Una vocazione rafforzatasi e ribadita non a caso proprio a Budapest (Ungheria) nel 2006 dalla stessa Chiara Lubich, in occasione del cinquantesimo della nascita dei Volontari: "il mondo ha bisogno di uomini credibili, costruttori di una umanità nuova nei vari ambiti della società. Mirate a compiere il progetto di Dio sull'umanità: la fraternità universale". Oggi, solo in Italia, i "volontari di Dio" sono circa 10 mila, esattamente come allora contraddistinti da un libera scelta di dono gratuito secondo la propria vocazione spirituale, familiare e professionale. 

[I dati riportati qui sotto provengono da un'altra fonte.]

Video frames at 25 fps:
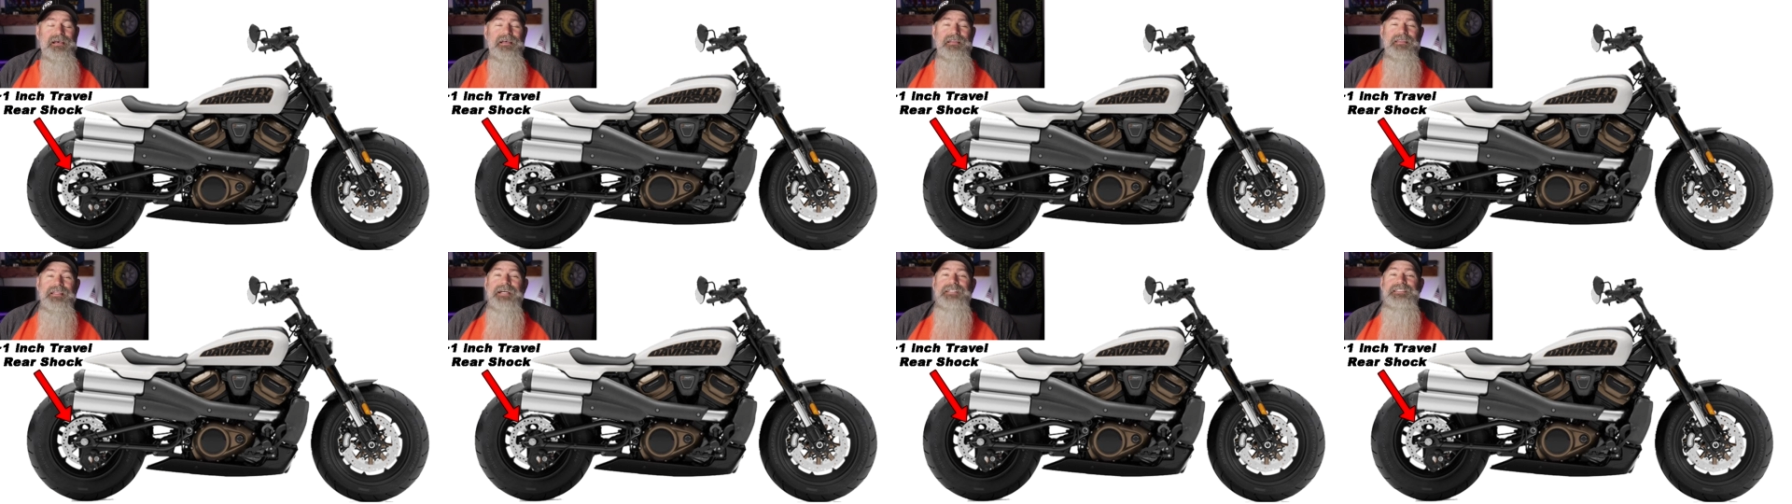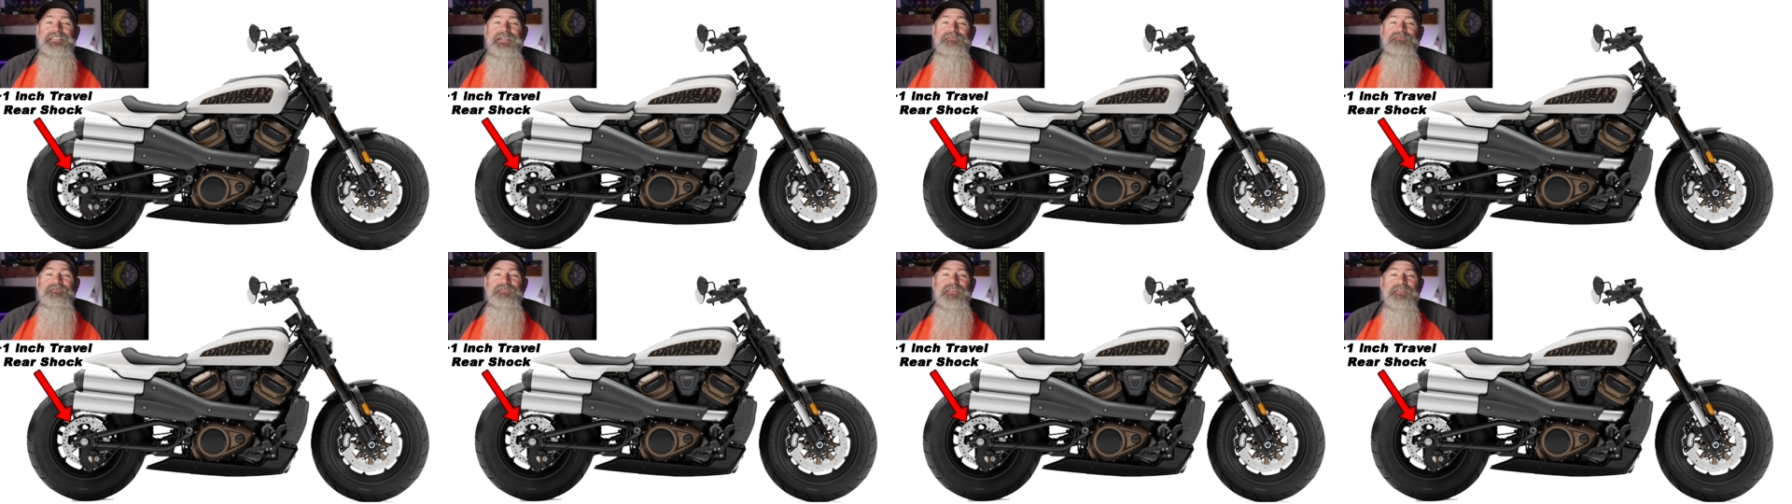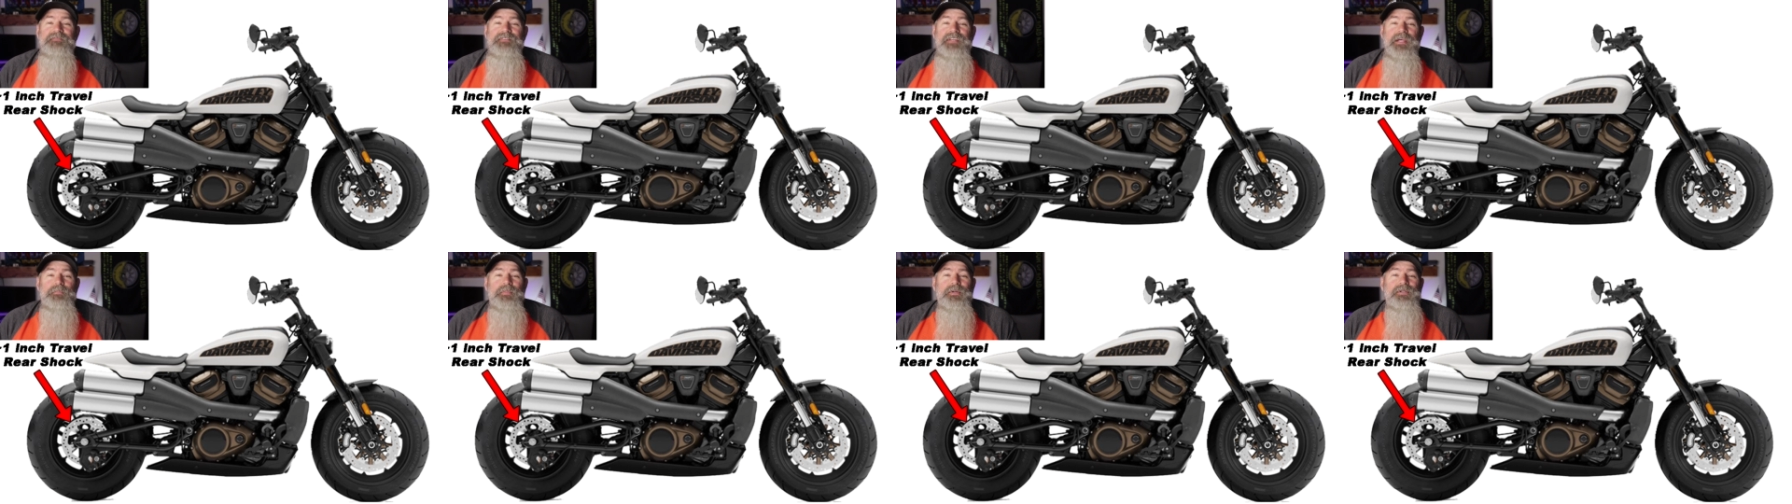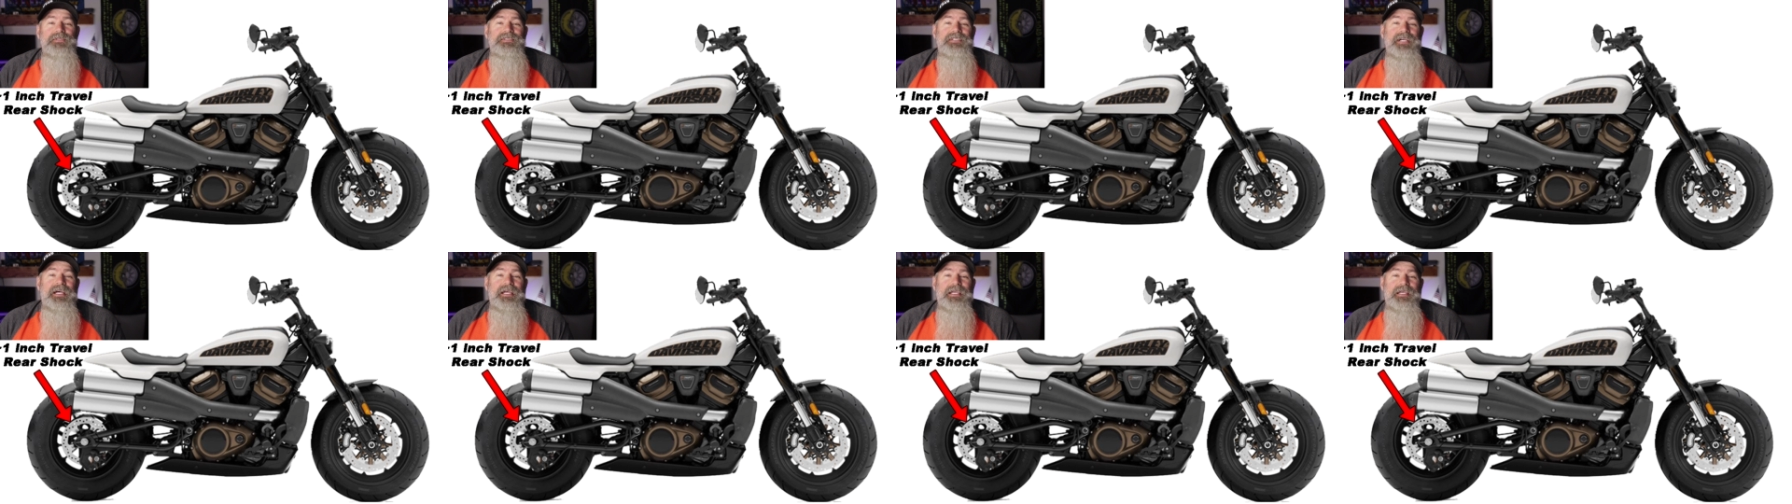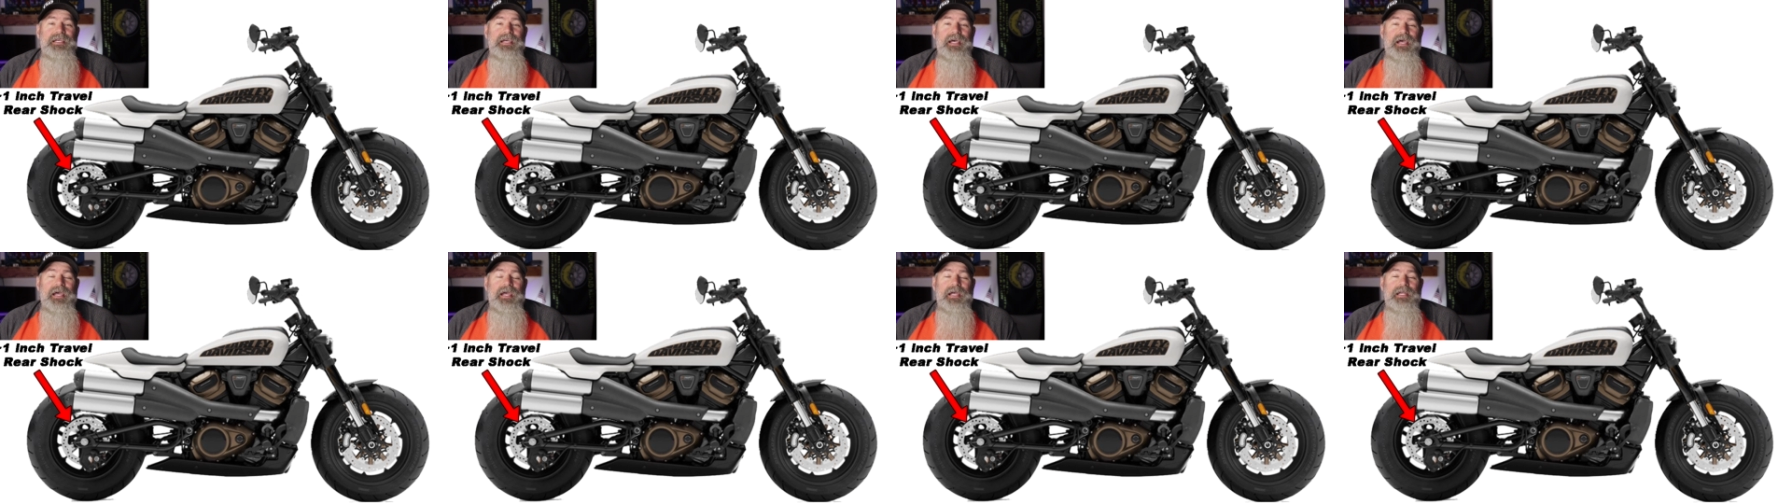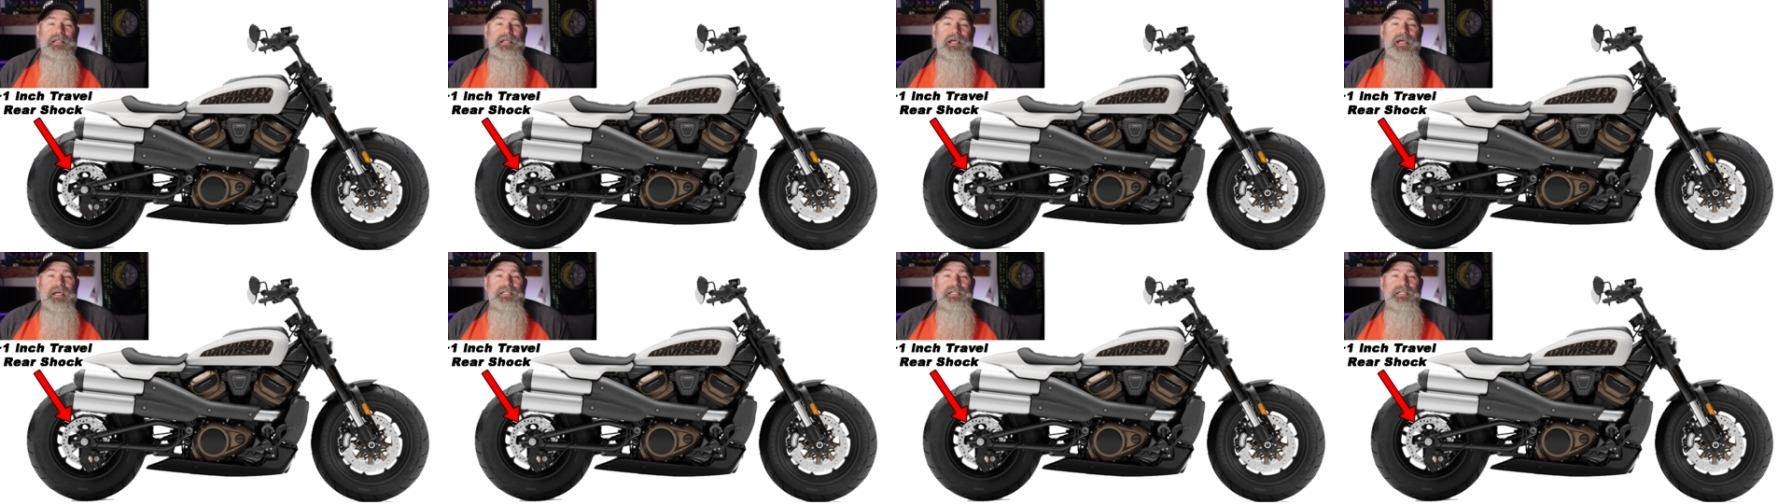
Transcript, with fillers: that's a 50% gain,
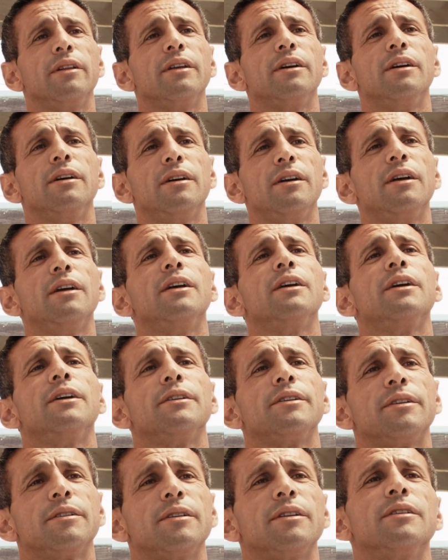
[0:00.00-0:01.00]
So you're not
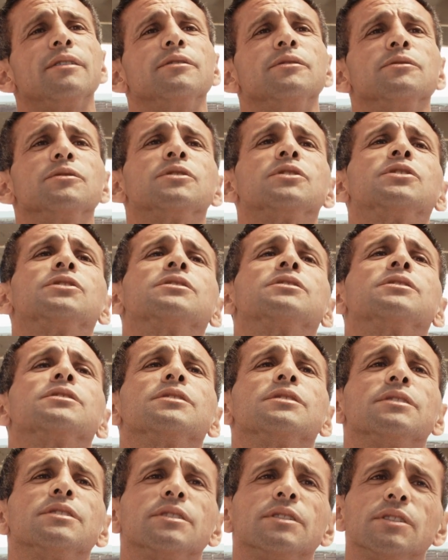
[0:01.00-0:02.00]
happy with how it came
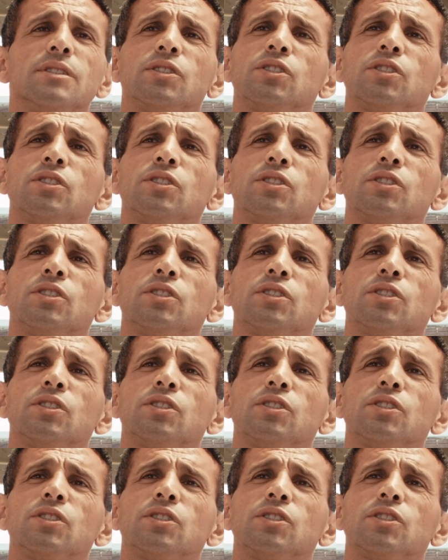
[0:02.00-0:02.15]
out?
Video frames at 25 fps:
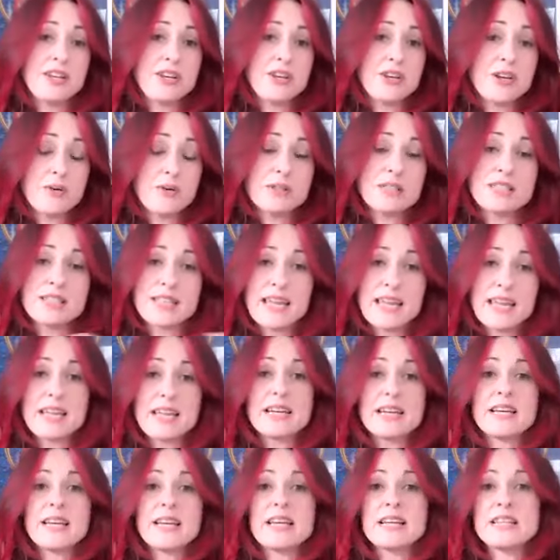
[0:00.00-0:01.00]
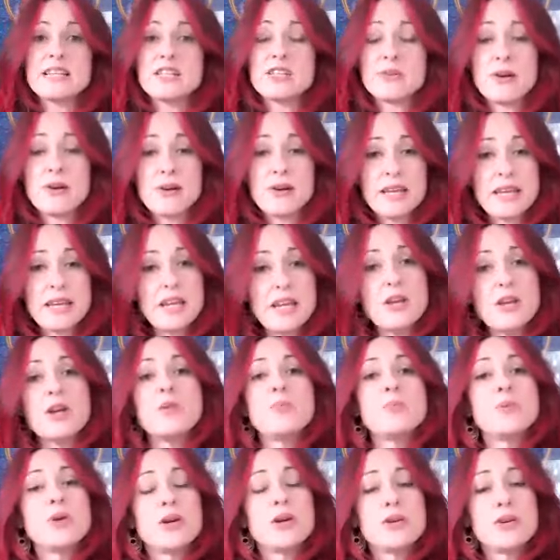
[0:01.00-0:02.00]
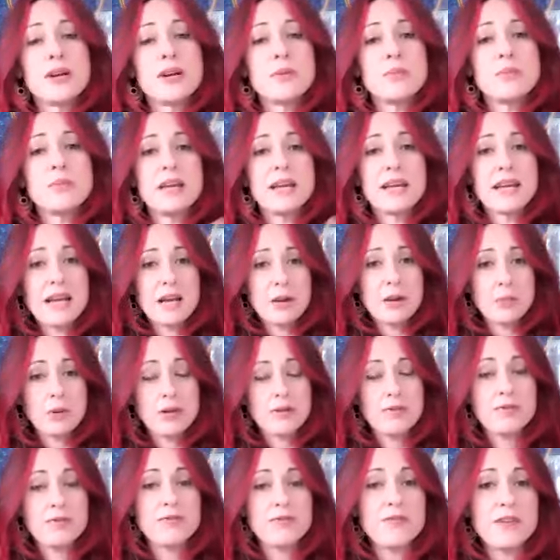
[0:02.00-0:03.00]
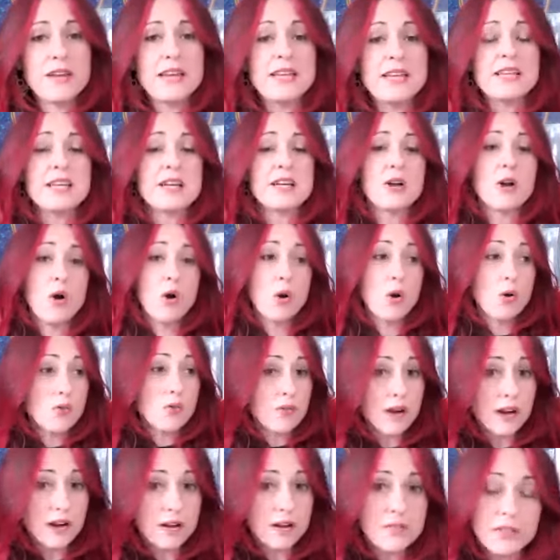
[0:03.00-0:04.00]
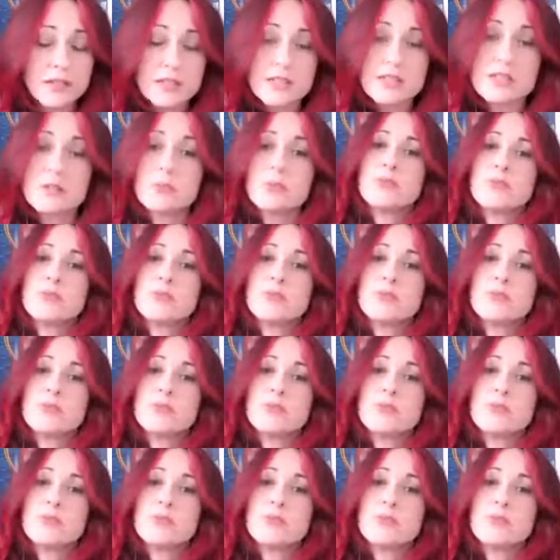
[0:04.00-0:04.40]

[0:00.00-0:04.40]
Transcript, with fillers: you know, are staying connected to our ego programming and we're feeding off others,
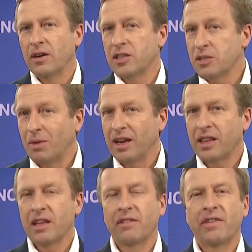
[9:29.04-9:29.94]
despite
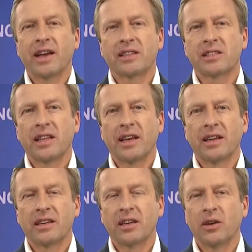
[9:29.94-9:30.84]
the effects
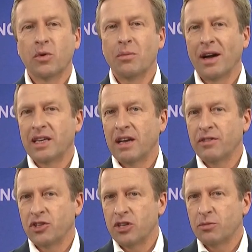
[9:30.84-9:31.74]
that we might have a
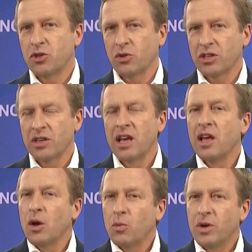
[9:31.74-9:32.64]
chip shortage.
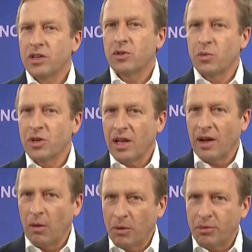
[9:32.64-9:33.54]

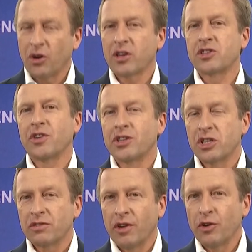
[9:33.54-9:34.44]
Our product strategy
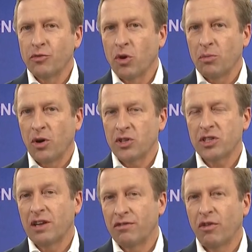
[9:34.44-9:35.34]
is very
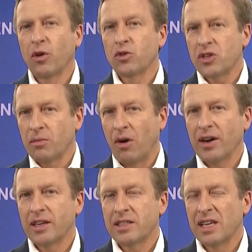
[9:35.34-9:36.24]
robust and follows the
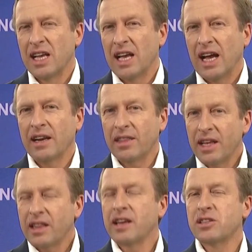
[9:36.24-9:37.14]
markets, and I
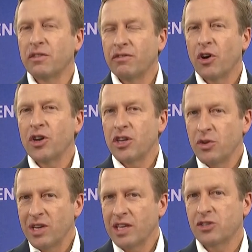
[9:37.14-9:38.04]
think that is a very
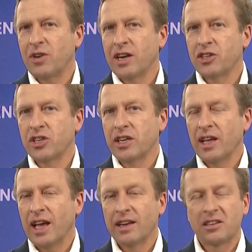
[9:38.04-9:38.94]
unique strategy.
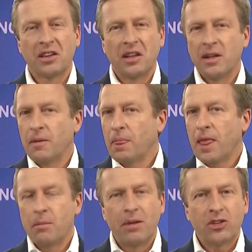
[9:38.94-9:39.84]
And
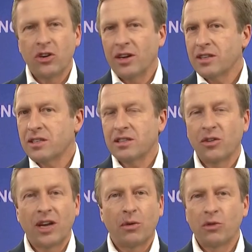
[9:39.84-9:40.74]
measure us
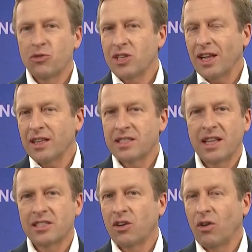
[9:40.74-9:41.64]
on our results.
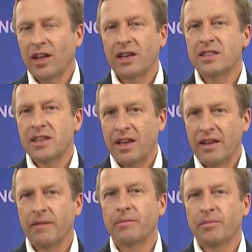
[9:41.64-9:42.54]
That's all I can say.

Anche senza fare vita comunitaria stretta o prendere voti particolari, a contraddistinguere i volontari di Dio è la propensione a mantenere la promessa personale di vivere il Vangelo nella realtà quotidiana della comunità in cui si trovano, senza ad esempio rinunciare al matrimonio, al possesso di un bene o al radicamento in un preciso territorio. Nella cultura, nella politica, nella scuola, i volontari scelgono liberamente, per usare un'espressione di richiamo teologico, "di riportare la relazione trinitaria nel mondo", ossia di portare quell'unità che Gesù Cristo ha dimostrato e raccomandato di vedere come proiezione dell'amore per il prossimo.

Ed è a questa propensione che si deve la stessa nascita e crescita della cittadella di Loppiano, che alla fine degli anni '50 era in gran parte non più di una distesa di sterpaglie: a costruirla una pietra dopo l'altra, non furono solo uomini del clero o focolarini, ma laici motivati da una chiamata che li portò in missione nel territorio di Figline Incisa in Valdarno. Una chiamata frutto di una scelta libera e liberante, secondo cui la spiritualità, oggi come allora, non può essere delegata a dimensione quasi riservata o di nicchia ma, come Chiara Lubich intravide, richiede di essere vissuta nella continua relazione con l'altro, al servizio del quale ogni attività svolta merita la cura che l'amore più grande ispira.